Exercise details
A word-for-word copy of the entries is the goal; leave out the pictures.
*** Record set Section Begins ***
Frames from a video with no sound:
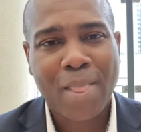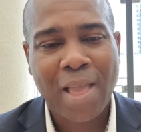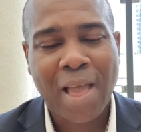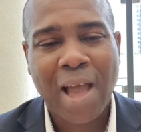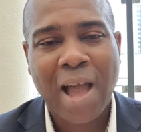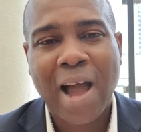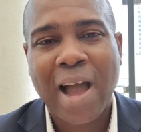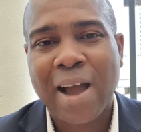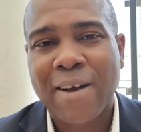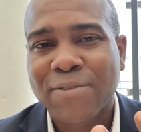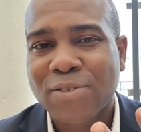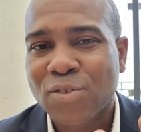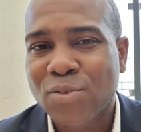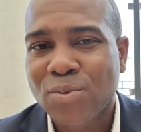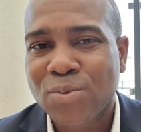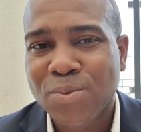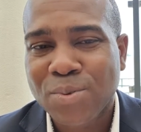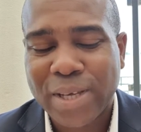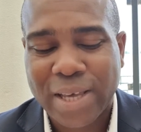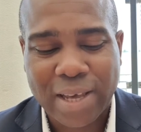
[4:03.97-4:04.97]
I have
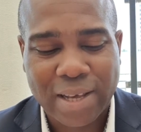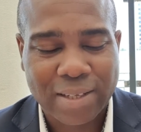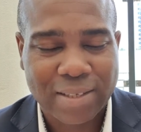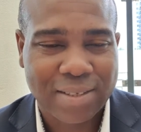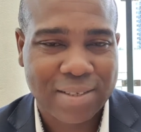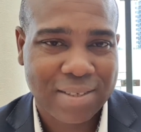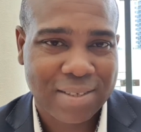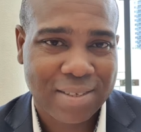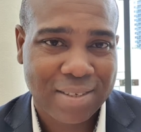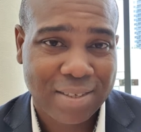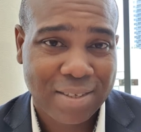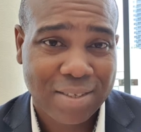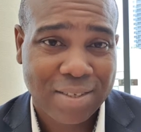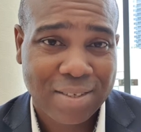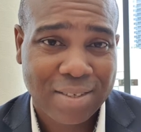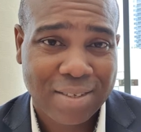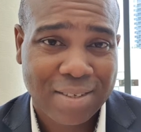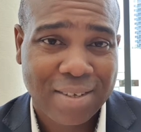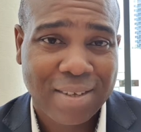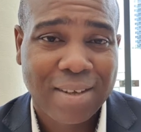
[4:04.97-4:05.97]
two kids,
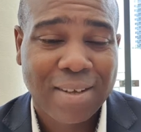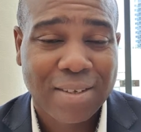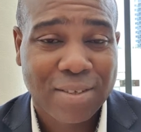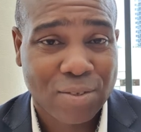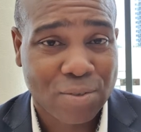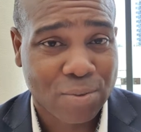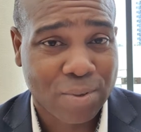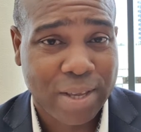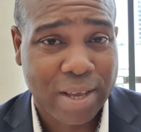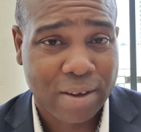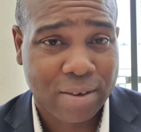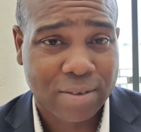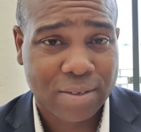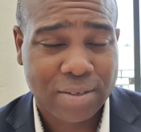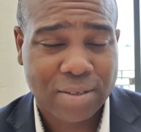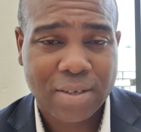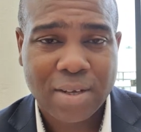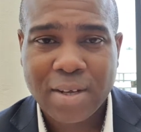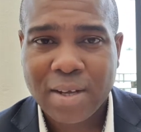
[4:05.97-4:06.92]
two girls.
*** Record set Section Ends ***
Output for this exercise
Frames from a video with no sound:
[4:03.97-4:04.97]
I have
[4:04.97-4:05.97]
two kids,
[4:05.97-4:06.92]
two girls.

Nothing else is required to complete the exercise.